You peel back the linen sheets on one bed to uncover the bare humanly feet of a dark brown buck propped closely side by side, whose long toes flex subconsciously when the musty heat trapped under his sheets escapes quickly through the lifted recess. You keep the bedspread pinched above the feet with both hands. You are lost for thought. You feel an unexplainable impulse to suck the buck's big toes instead of performing the mandatory lick.
A buttery aroma simmers around the feet tempting you closer. Predictably the scent increases the closer you move until your face dips under the raised linen and your nose sweeps over the tops of the toes. To the touch they feel like wads of slender baked fudge. Your eyelids flutter again against all control. You are scared to confess it but this humiliation feels oddly, incurably, fitting. It’s hard to believe you’re so casually nosing around in between the toes pushing them apart with snuffling nostrils. The smell this close in the toe pits is like the pungent, yellow buttery oils found in theatre popcorn. However you cannot move on until you fulfil his duty. You cave to your impulse at last and open your mouth wide over both big toes at once, closing your lips for a hearty dual toe suck.
An immediate sense of pleasure is felt like a shameful kick to the gut. You clench your eyes shut; internally shouting at yourself to stop and flee though for whatever reason your body yearns to stay sucking buck extremities. This depraved side of you wins the battle.
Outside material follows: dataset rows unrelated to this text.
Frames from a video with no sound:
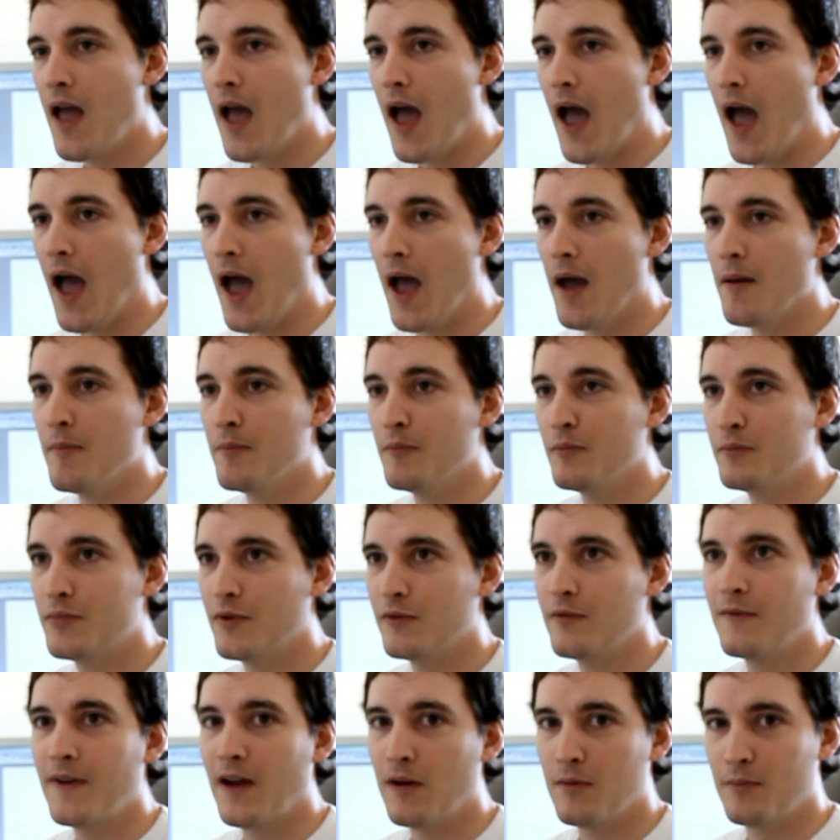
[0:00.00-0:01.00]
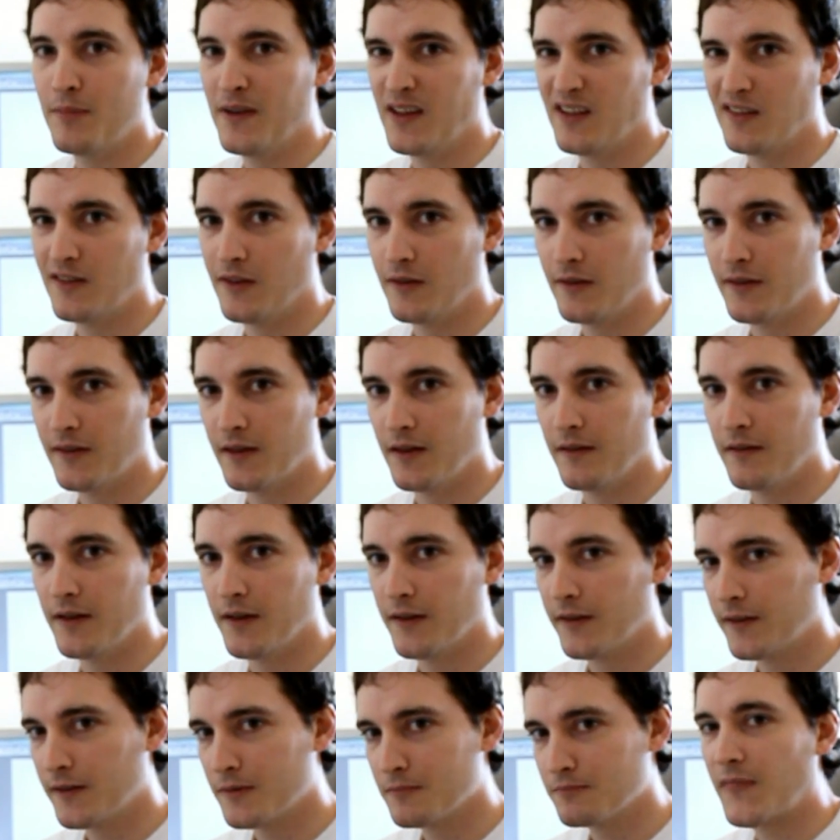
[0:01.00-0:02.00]
but without being too
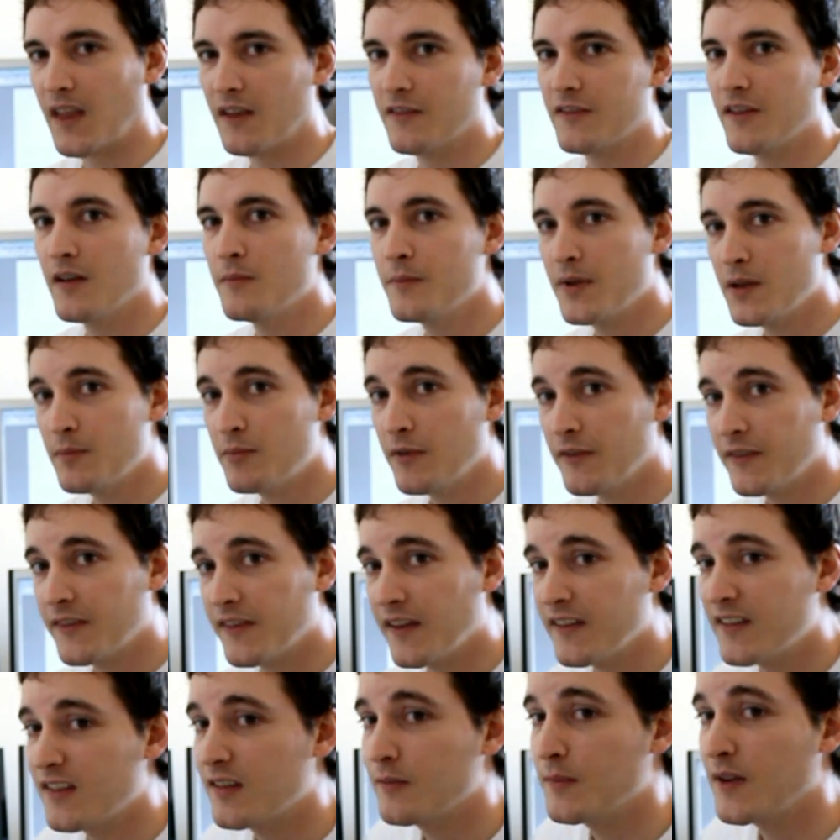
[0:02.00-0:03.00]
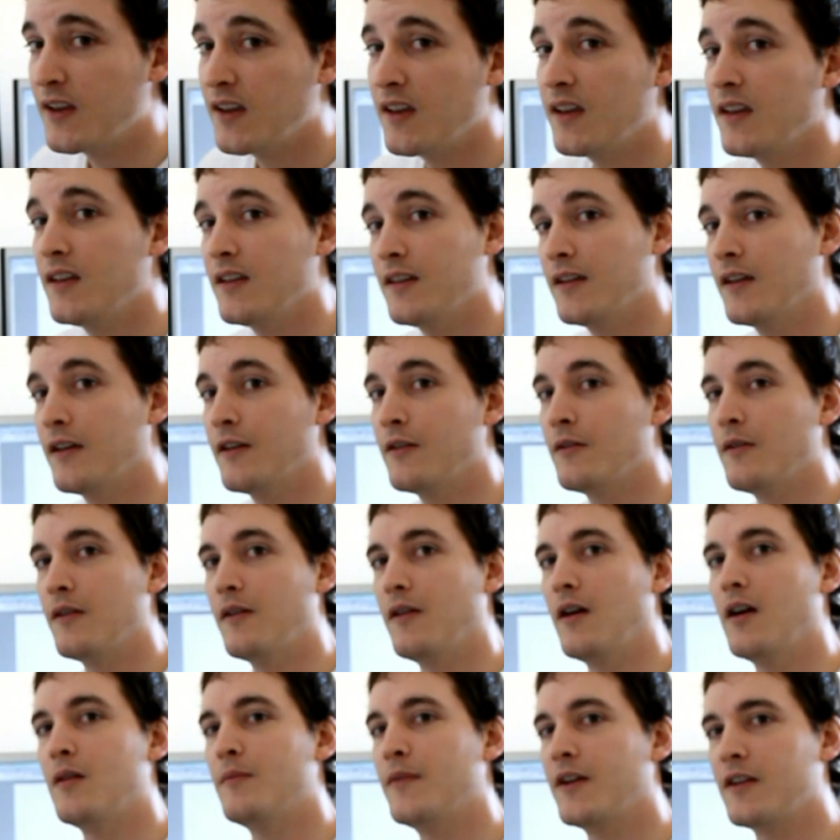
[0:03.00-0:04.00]
serious. Some people have said to me, you know,
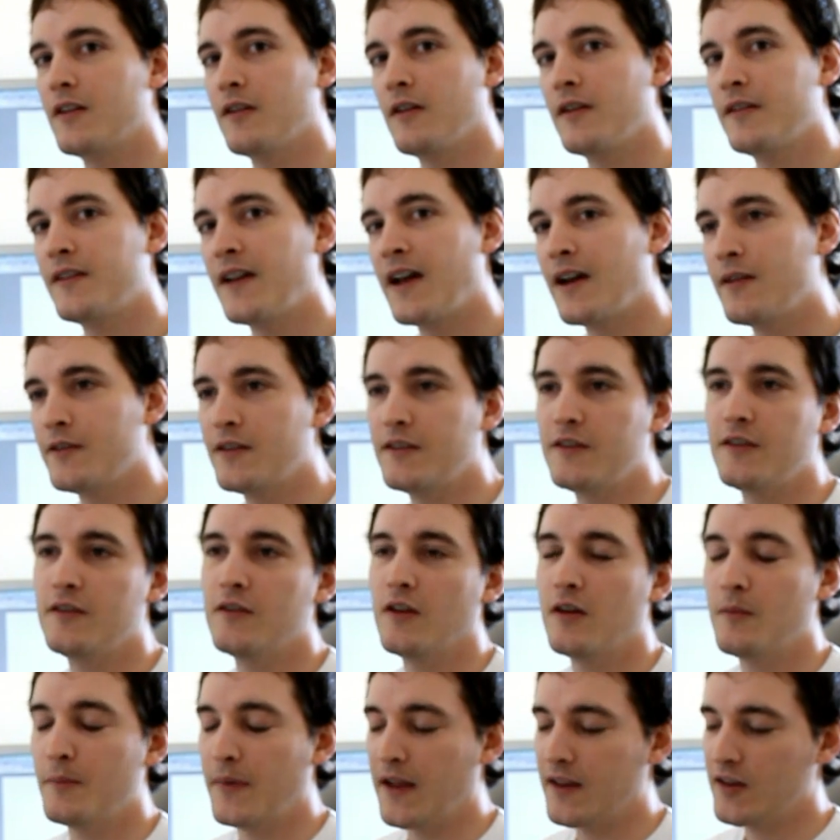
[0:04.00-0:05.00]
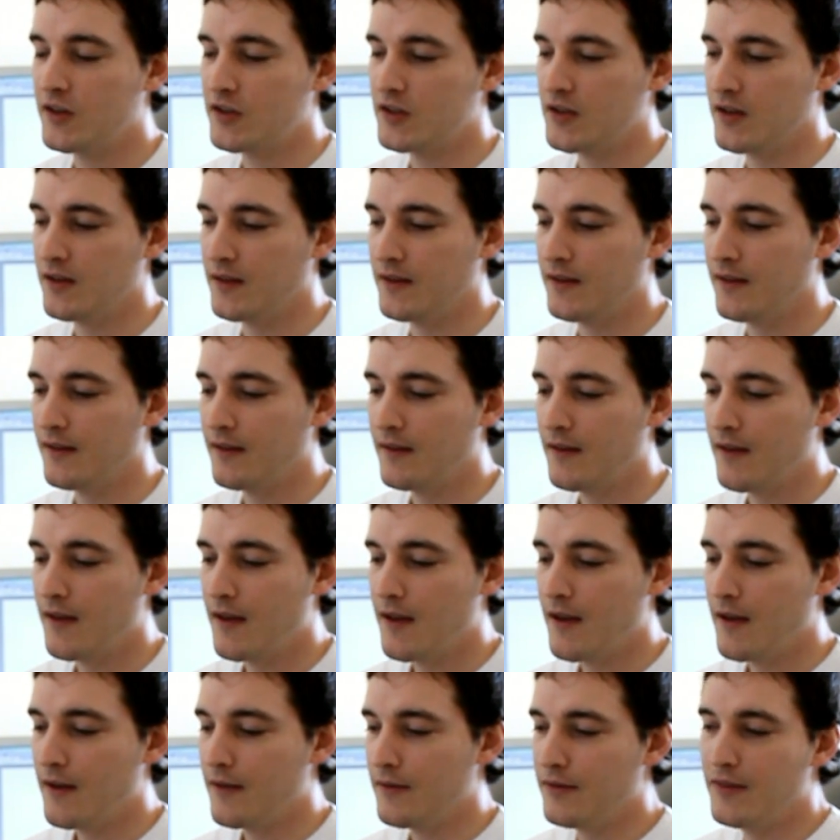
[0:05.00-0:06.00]
oh my god, how did you not mention
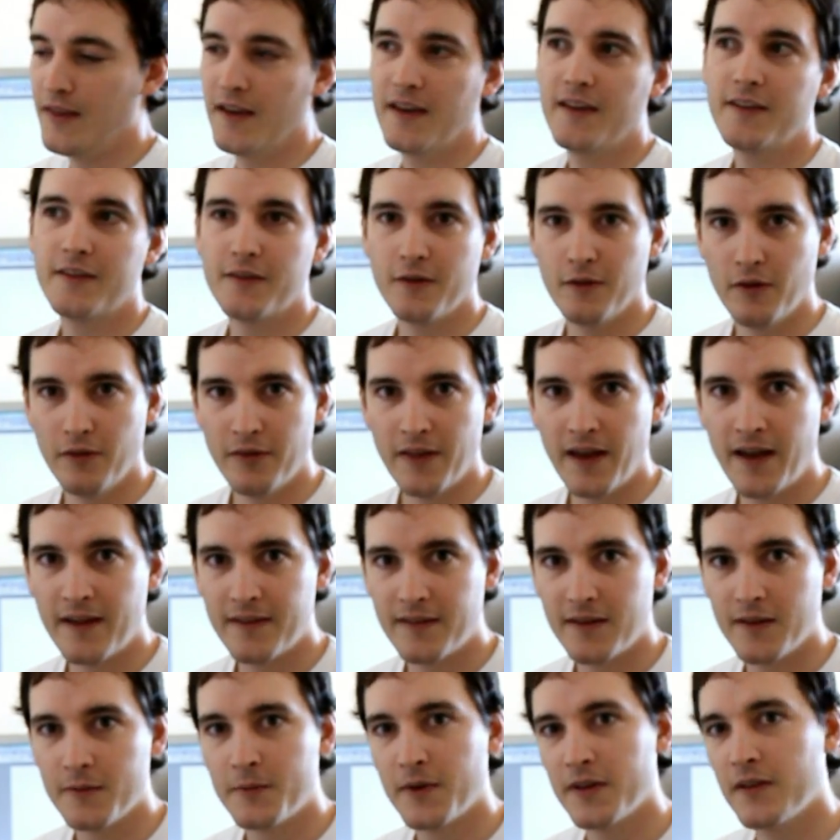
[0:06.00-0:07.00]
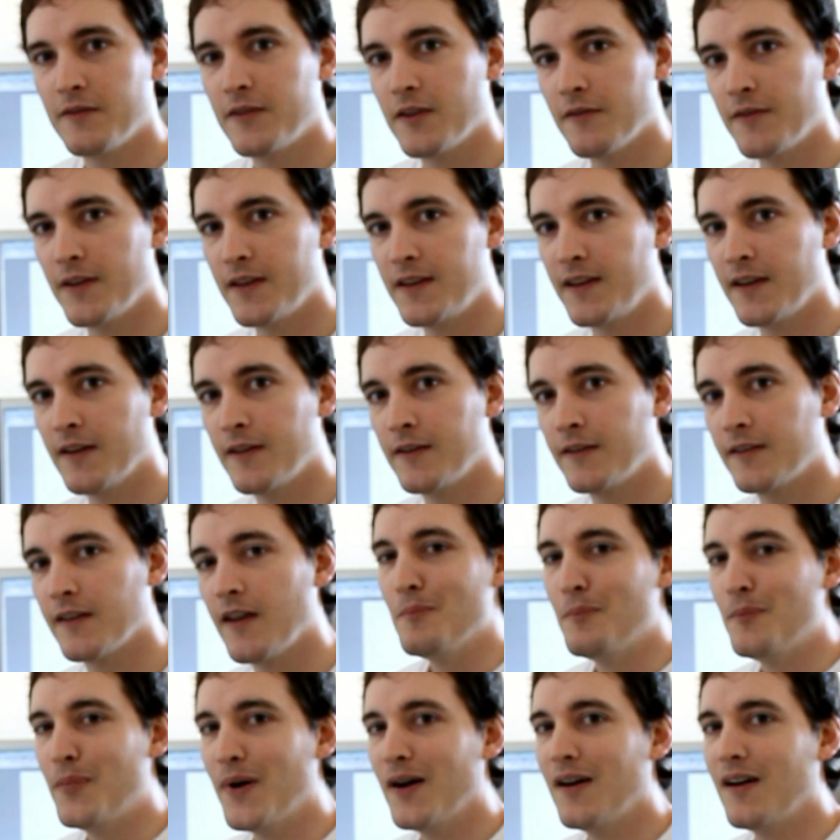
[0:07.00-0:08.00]
this or that in one of your videos?
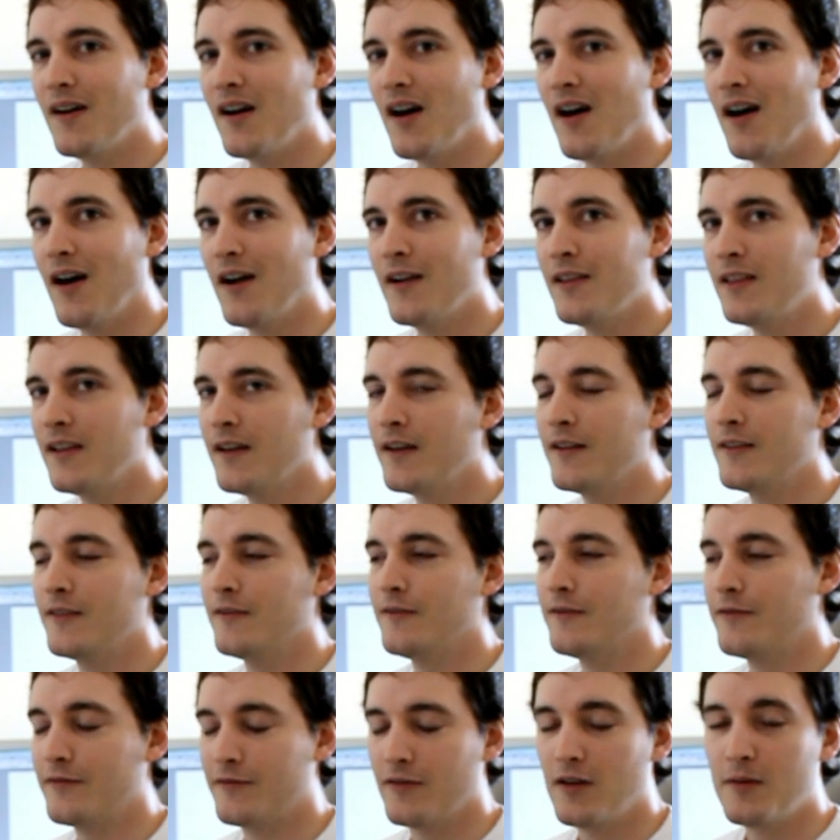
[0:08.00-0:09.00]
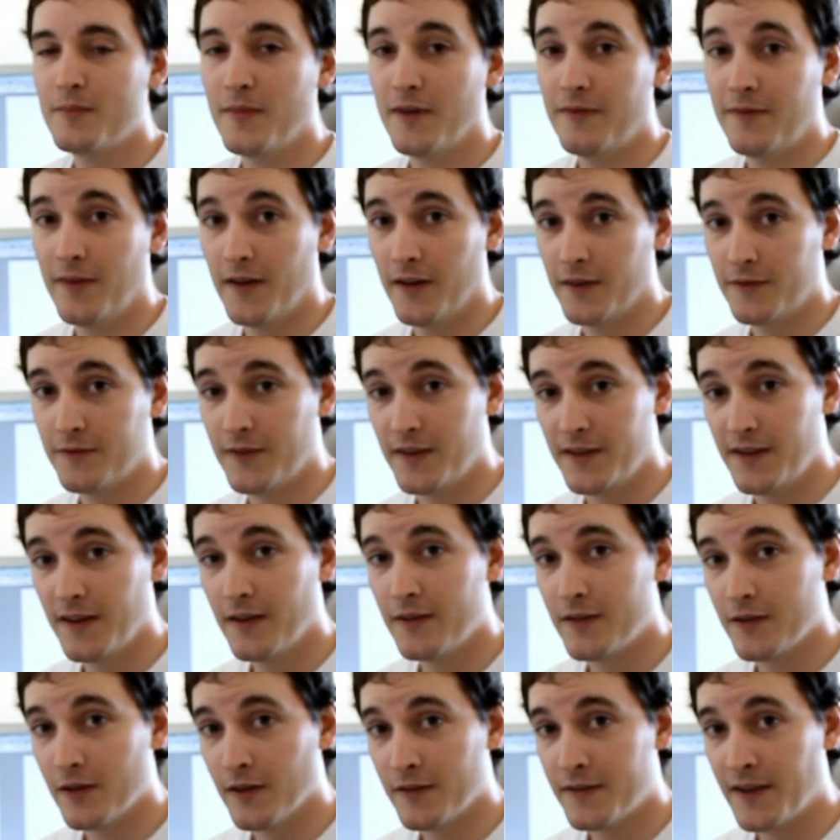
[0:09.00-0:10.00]
But I learned from my first
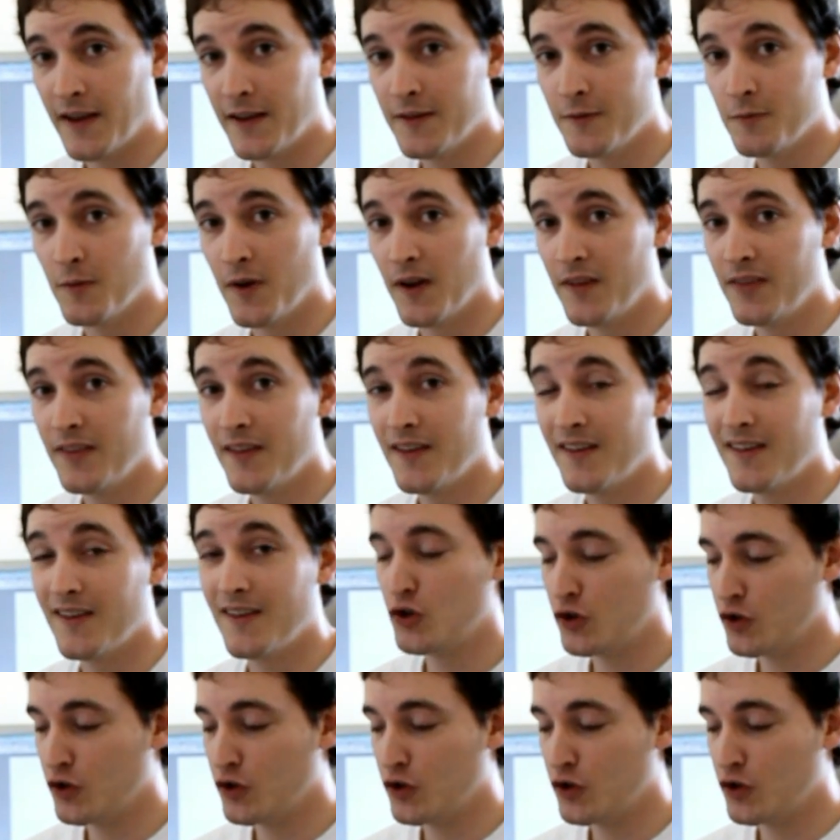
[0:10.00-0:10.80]
video, the God Hand one, that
You stay at the foot of the bed for several long minutes sealing the big toes inside your maw suckling their digits until they are slippery and glossed in saliva.
"Mhf.. Get off my ffffeet, Sam, you've.. had enough," The buck mumbles in sleep-talk, never really waking but apparently recognising the feel of a tongue running through his toes. You don't know who 'Sam' is, though you can only imagine what the herbivore is dreaming at this time. Out of respect, when it is time to relocate to another bunk you gently covers the buck's feet under their sheets once again and affectionately pat the two tented bumps of their appendages.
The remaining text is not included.